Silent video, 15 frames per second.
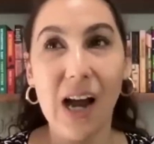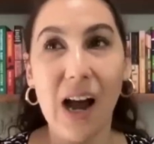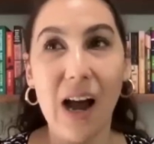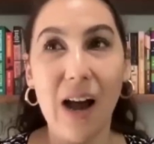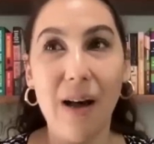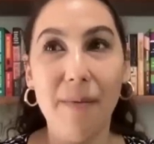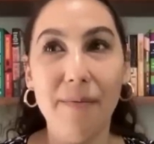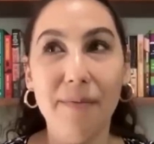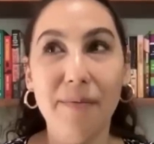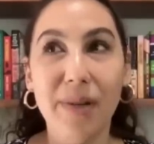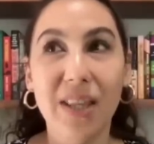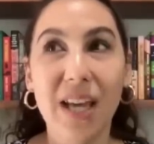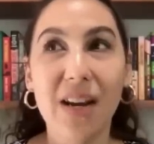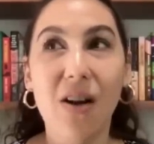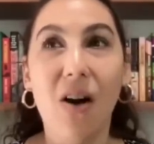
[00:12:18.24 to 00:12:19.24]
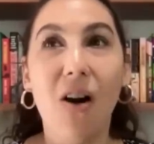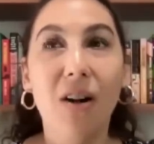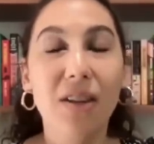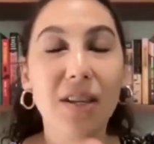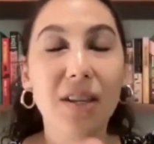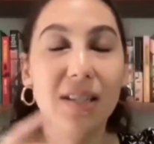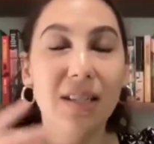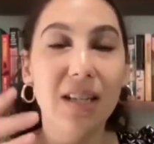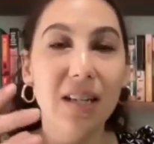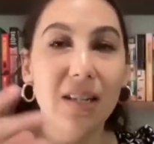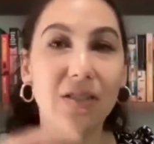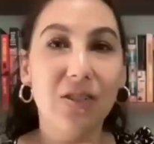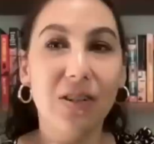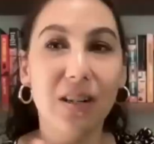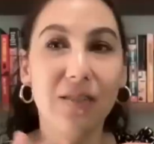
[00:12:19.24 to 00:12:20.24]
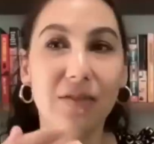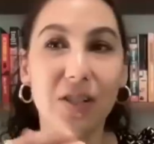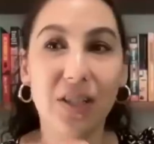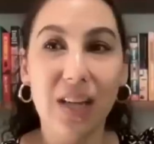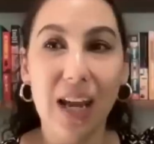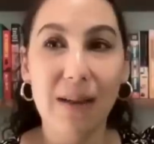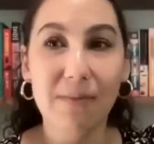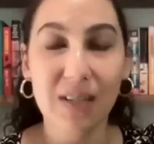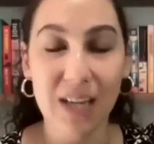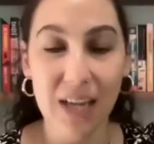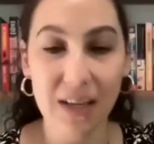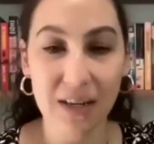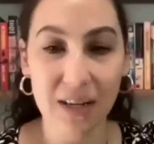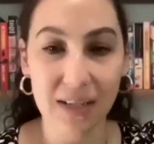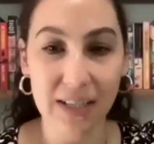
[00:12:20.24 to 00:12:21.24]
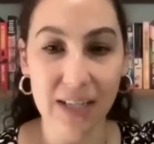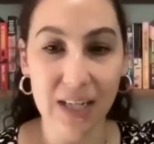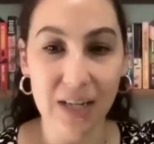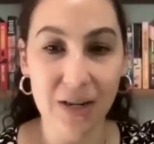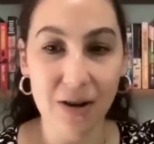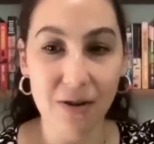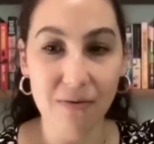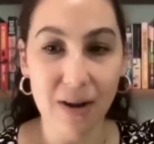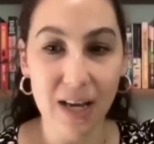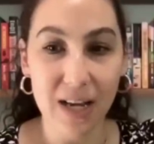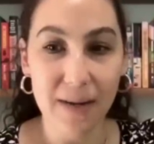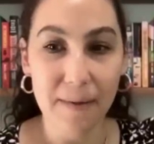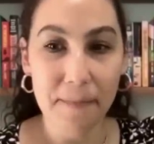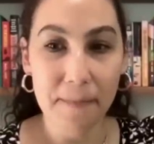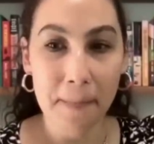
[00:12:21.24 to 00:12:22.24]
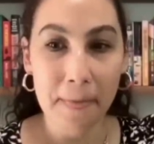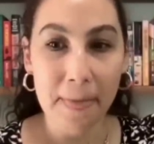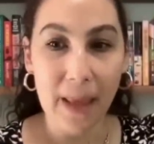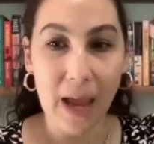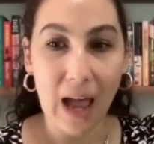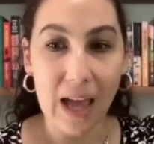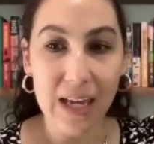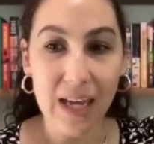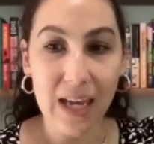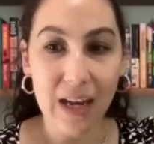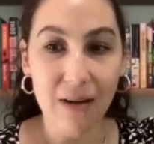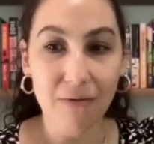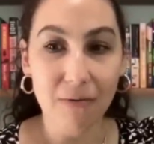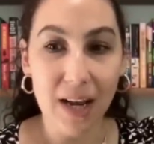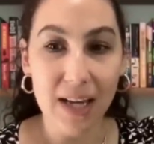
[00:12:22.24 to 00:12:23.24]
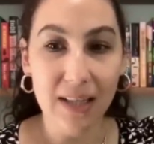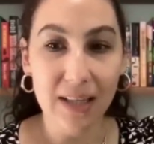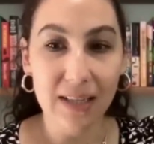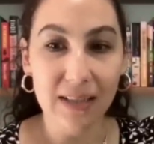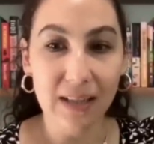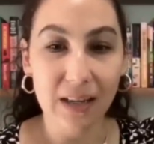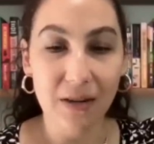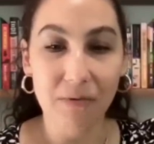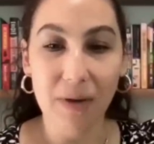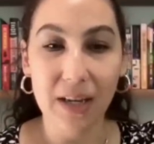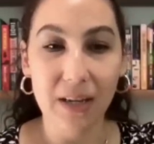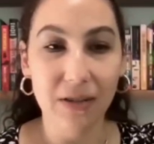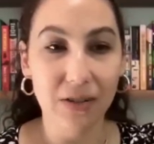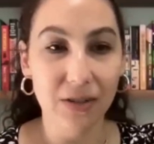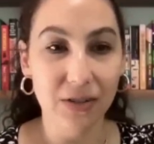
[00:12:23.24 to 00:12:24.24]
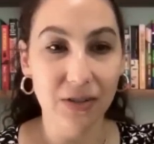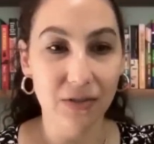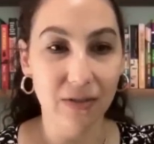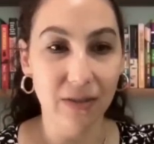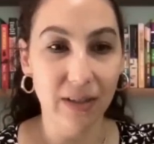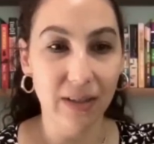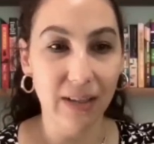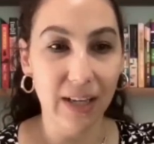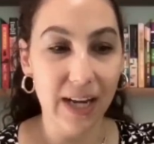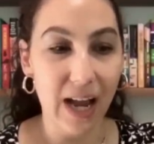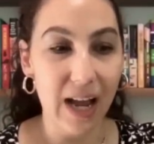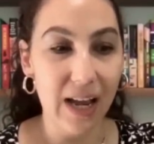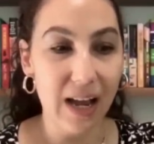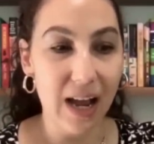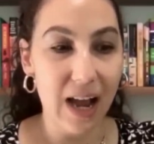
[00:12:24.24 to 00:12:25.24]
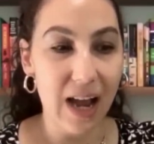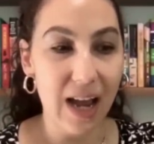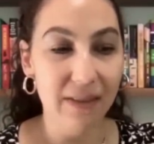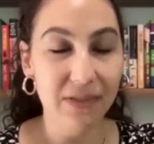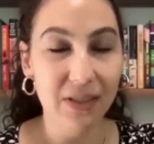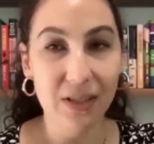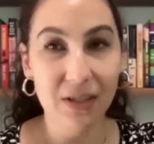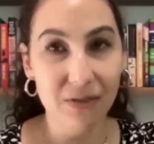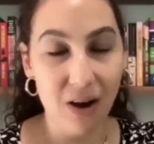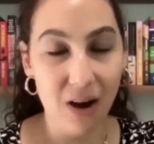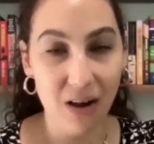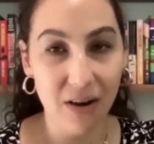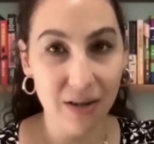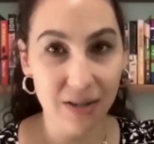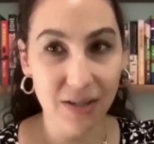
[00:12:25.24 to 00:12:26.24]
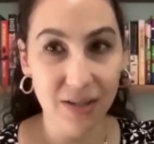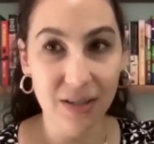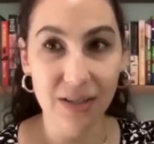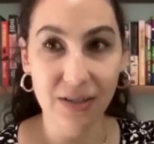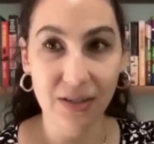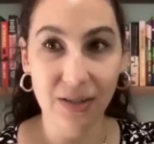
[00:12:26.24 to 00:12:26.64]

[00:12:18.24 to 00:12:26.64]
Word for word: Um, but then all these things sort of just came together, and I was like, you know what? I can't write this like a regular story. Like, I, I have to do honor to this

::::::::::

**ABOUT THIS EXERCISE:**
The answer must be an exact restatement of all the records, with no pictures included.

**WRITTEN SOLUTION:**
Silent video, 15 frames per second.
[00:12:18.24 to 00:12:19.24]
[00:12:19.24 to 00:12:20.24]
[00:12:20.24 to 00:12:21.24]
[00:12:21.24 to 00:12:22.24]
[00:12:22.24 to 00:12:23.24]
[00:12:23.24 to 00:12:24.24]
[00:12:24.24 to 00:12:25.24]
[00:12:25.24 to 00:12:26.24]
[00:12:26.24 to 00:12:26.64]

[00:12:18.24 to 00:12:26.64]
Word for word: Um, but then all these things sort of just came together, and I was like, you know what? I can't write this like a regular story. Like, I, I have to do honor to this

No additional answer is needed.